Exact copy, no pictures: reproduce every record below as it stands.
· · · · · · ·
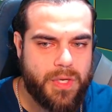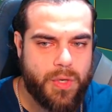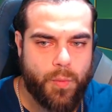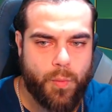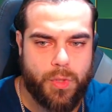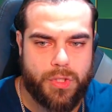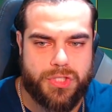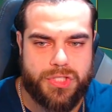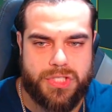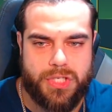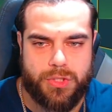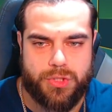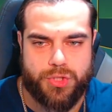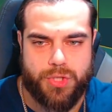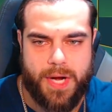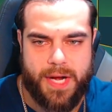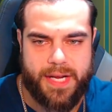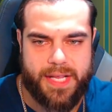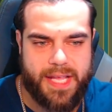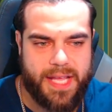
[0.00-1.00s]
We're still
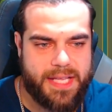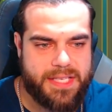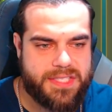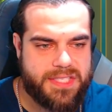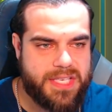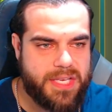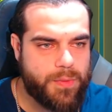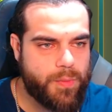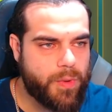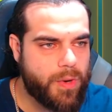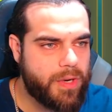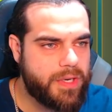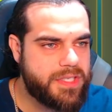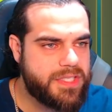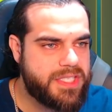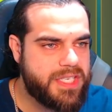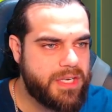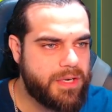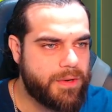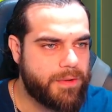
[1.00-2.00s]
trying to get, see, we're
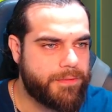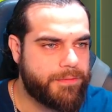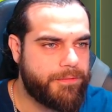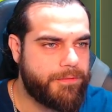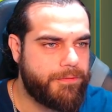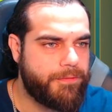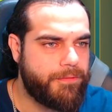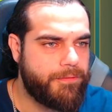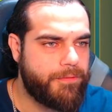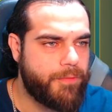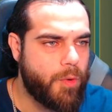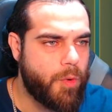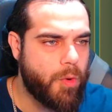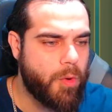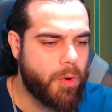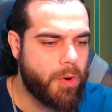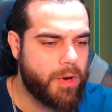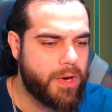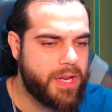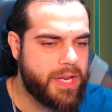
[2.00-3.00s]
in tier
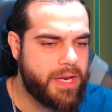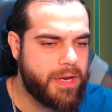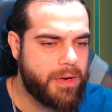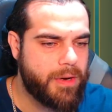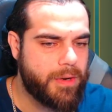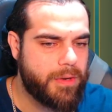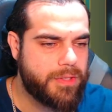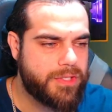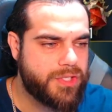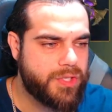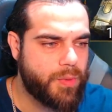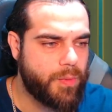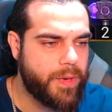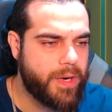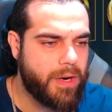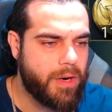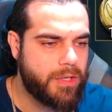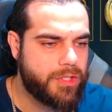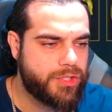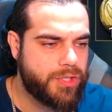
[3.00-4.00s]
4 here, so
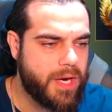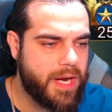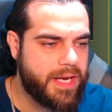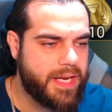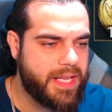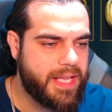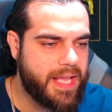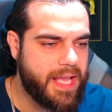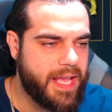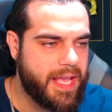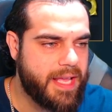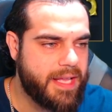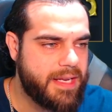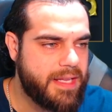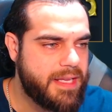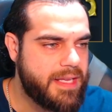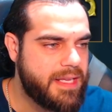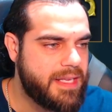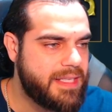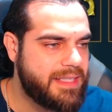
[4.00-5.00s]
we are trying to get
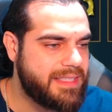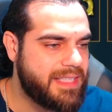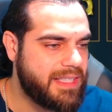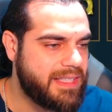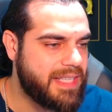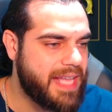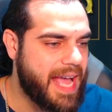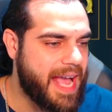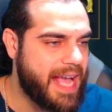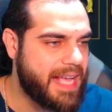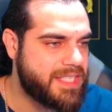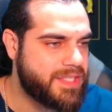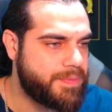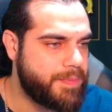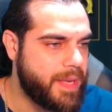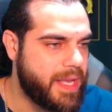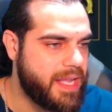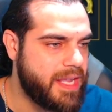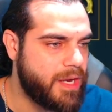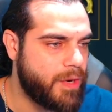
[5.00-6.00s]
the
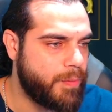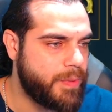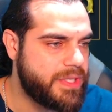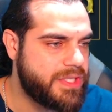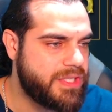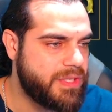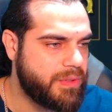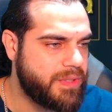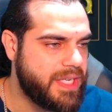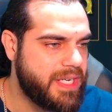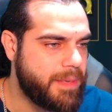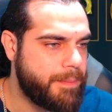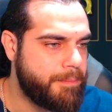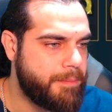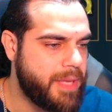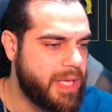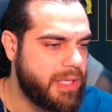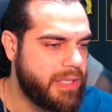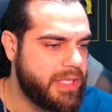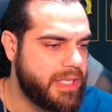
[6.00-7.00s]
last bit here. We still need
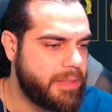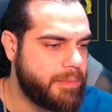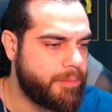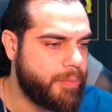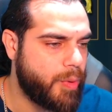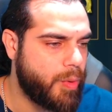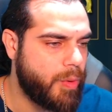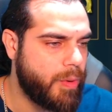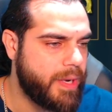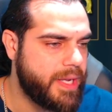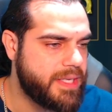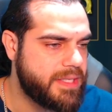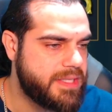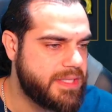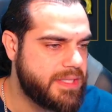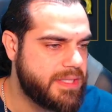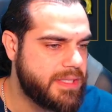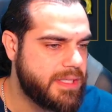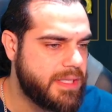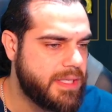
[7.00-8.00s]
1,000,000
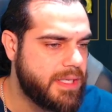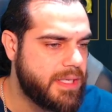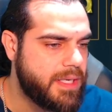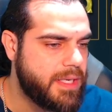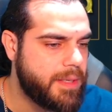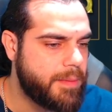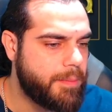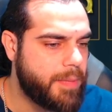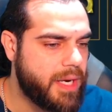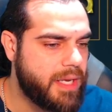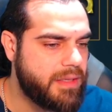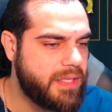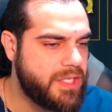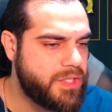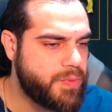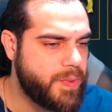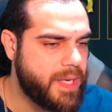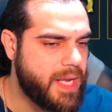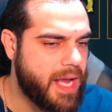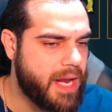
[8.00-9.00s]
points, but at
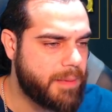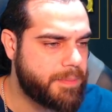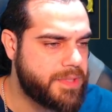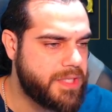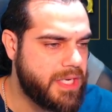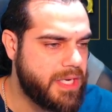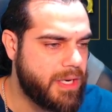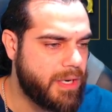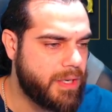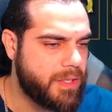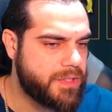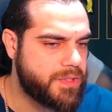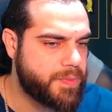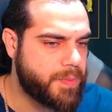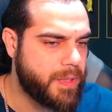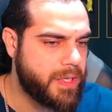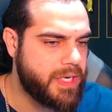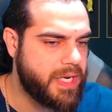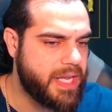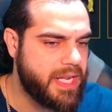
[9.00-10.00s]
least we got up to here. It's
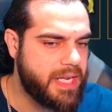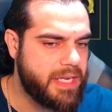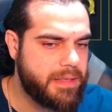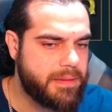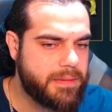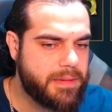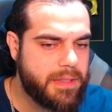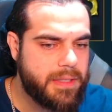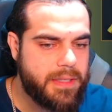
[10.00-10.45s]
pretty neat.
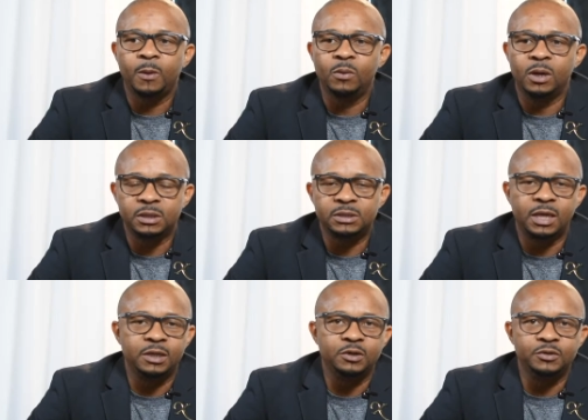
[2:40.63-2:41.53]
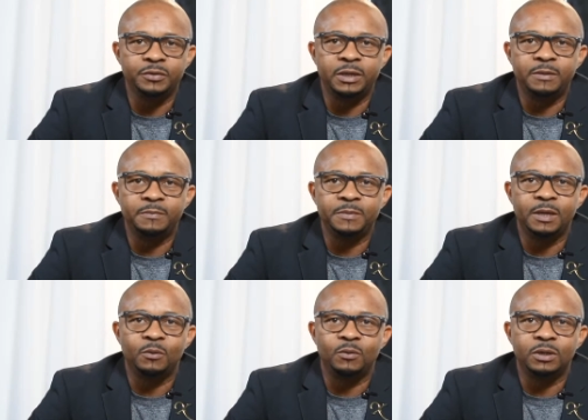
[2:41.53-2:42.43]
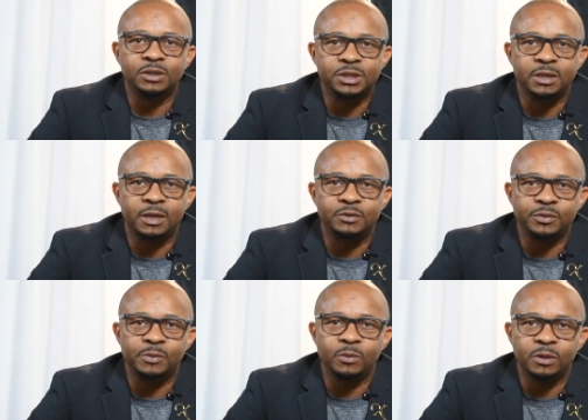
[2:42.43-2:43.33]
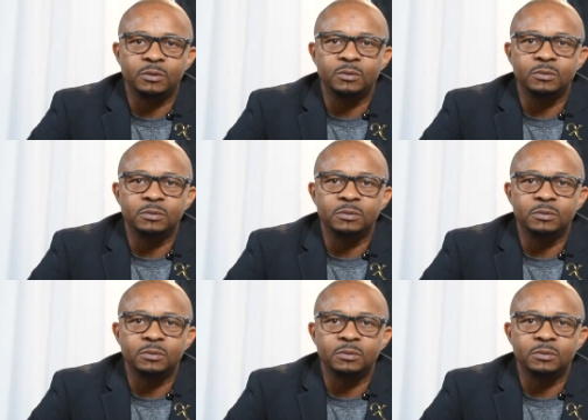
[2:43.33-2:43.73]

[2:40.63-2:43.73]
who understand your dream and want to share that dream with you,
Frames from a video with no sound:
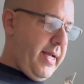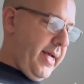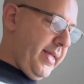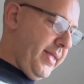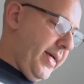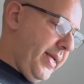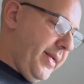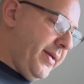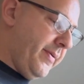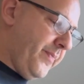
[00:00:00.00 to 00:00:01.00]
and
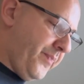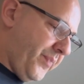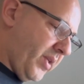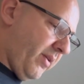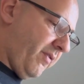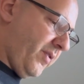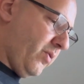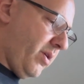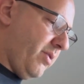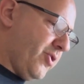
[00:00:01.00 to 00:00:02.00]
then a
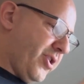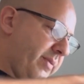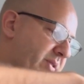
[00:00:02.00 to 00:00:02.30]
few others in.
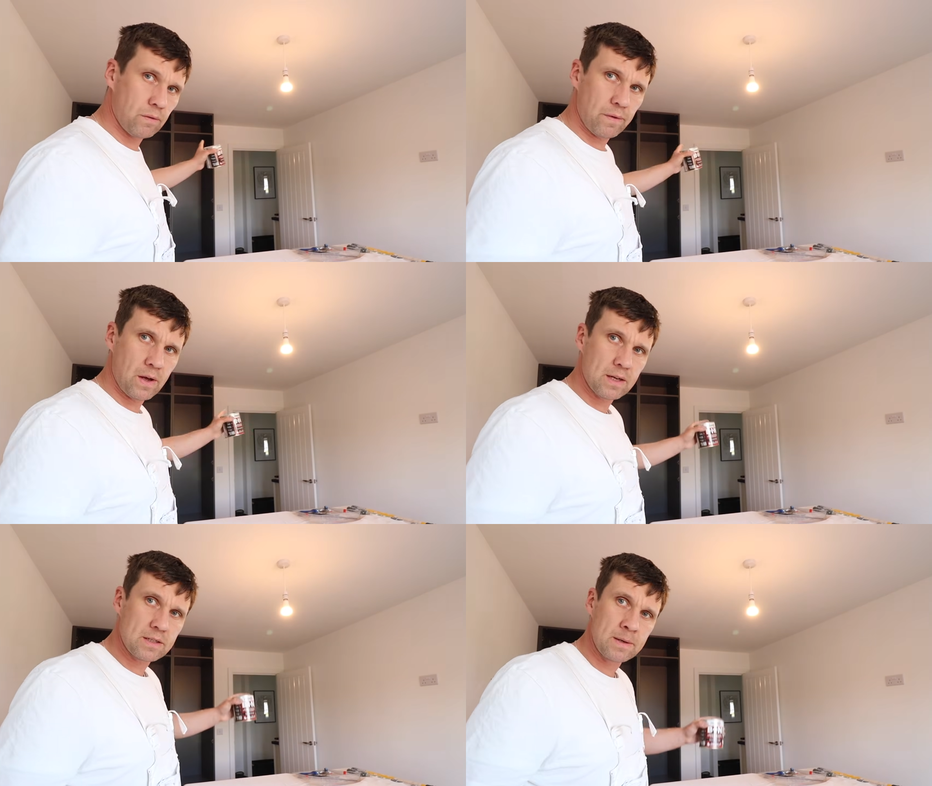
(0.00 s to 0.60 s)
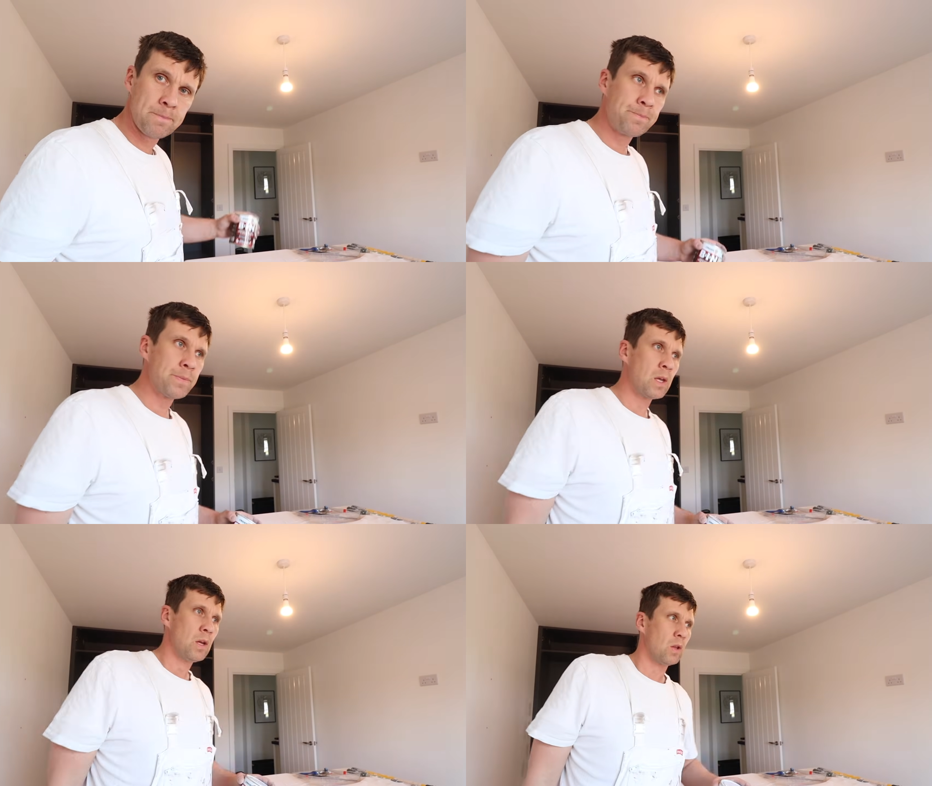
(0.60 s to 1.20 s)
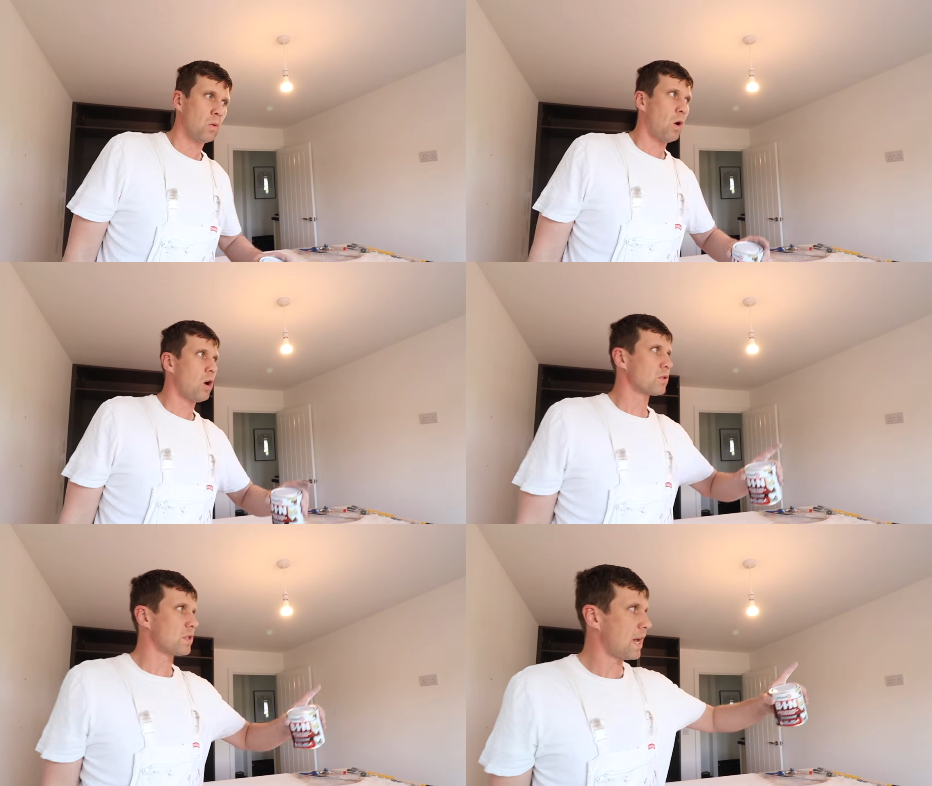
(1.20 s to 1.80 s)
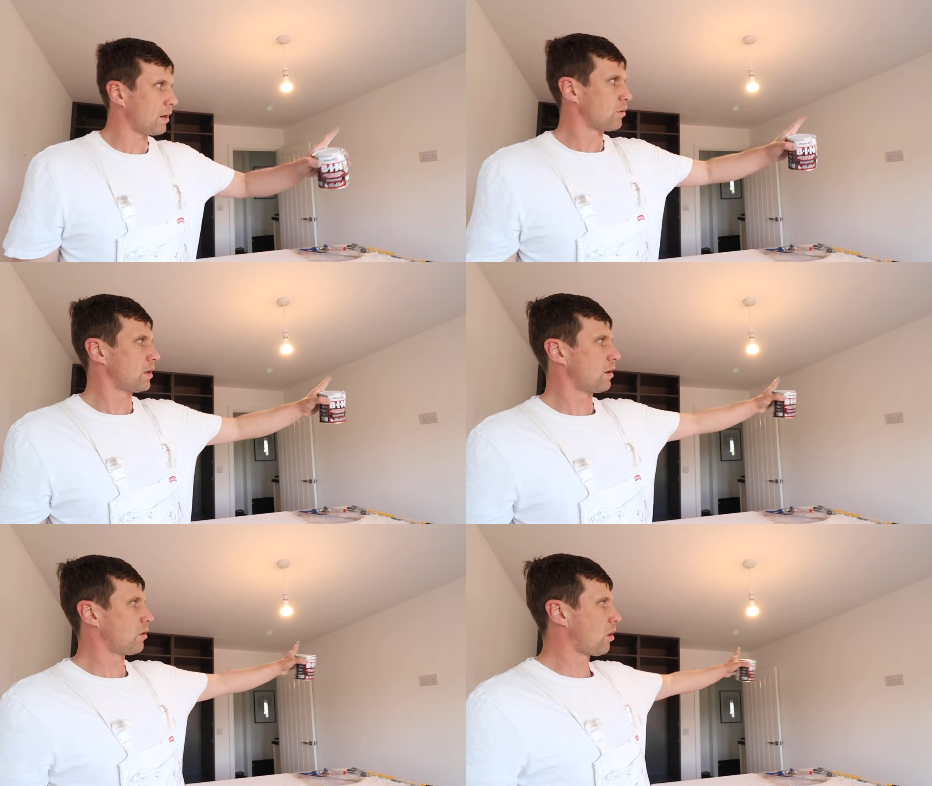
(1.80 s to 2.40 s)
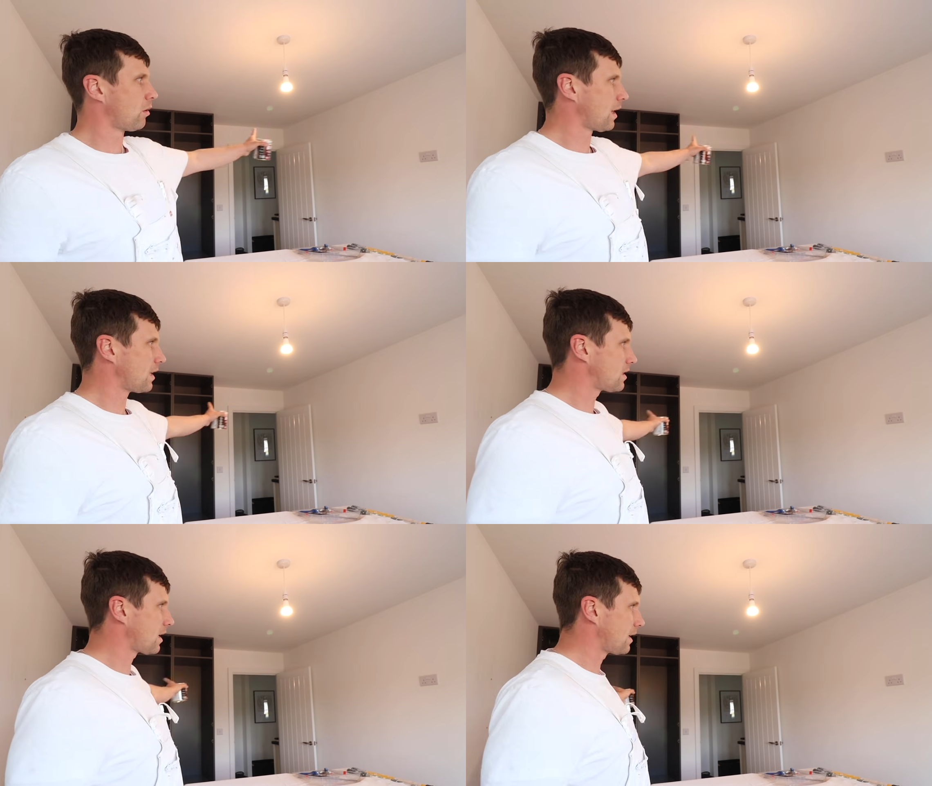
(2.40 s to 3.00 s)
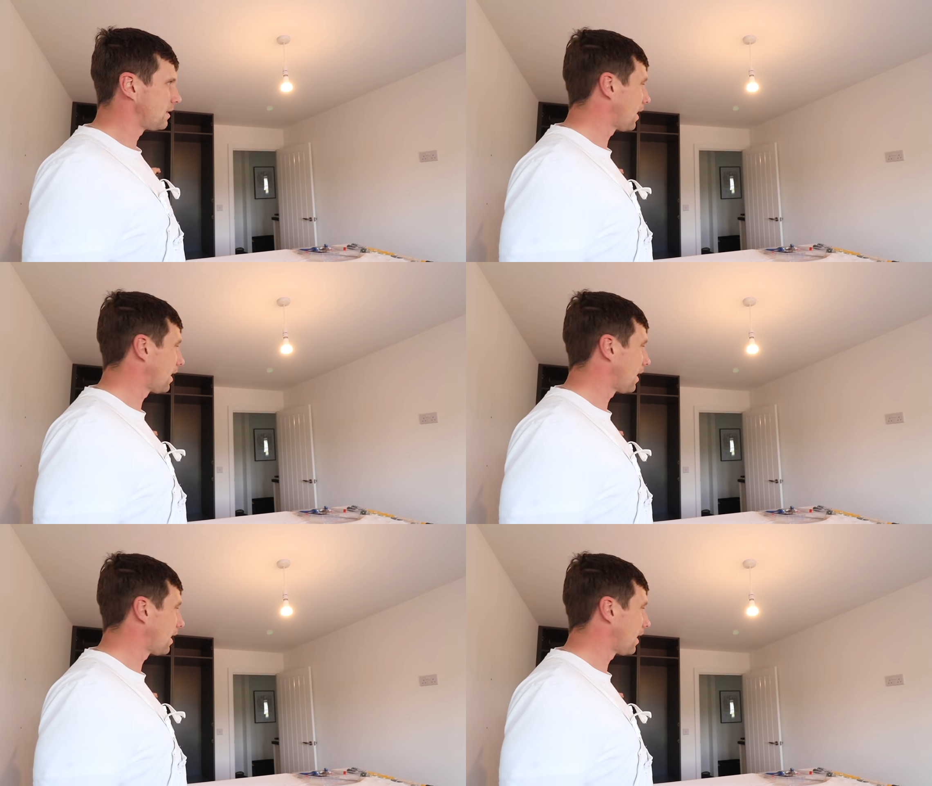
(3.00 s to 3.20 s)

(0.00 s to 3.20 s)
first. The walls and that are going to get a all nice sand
· · · · · · ·
● **TASK ANSWER**
[0.00-1.00s]
We're still
[1.00-2.00s]
trying to get, see, we're
[2.00-3.00s]
in tier
[3.00-4.00s]
4 here, so
[4.00-5.00s]
we are trying to get
[5.00-6.00s]
the
[6.00-7.00s]
last bit here. We still need
[7.00-8.00s]
1,000,000
[8.00-9.00s]
points, but at
[9.00-10.00s]
least we got up to here. It's
[10.00-10.45s]
pretty neat.
[2:40.63-2:41.53]
[2:41.53-2:42.43]
[2:42.43-2:43.33]
[2:43.33-2:43.73]

[2:40.63-2:43.73]
who understand your dream and want to share that dream with you,
Frames from a video with no sound:
[00:00:00.00 to 00:00:01.00]
and
[00:00:01.00 to 00:00:02.00]
then a
[00:00:02.00 to 00:00:02.30]
few others in.
(0.00 s to 0.60 s)
(0.60 s to 1.20 s)
(1.20 s to 1.80 s)
(1.80 s to 2.40 s)
(2.40 s to 3.00 s)
(3.00 s to 3.20 s)

(0.00 s to 3.20 s)
first. The walls and that are going to get a all nice sand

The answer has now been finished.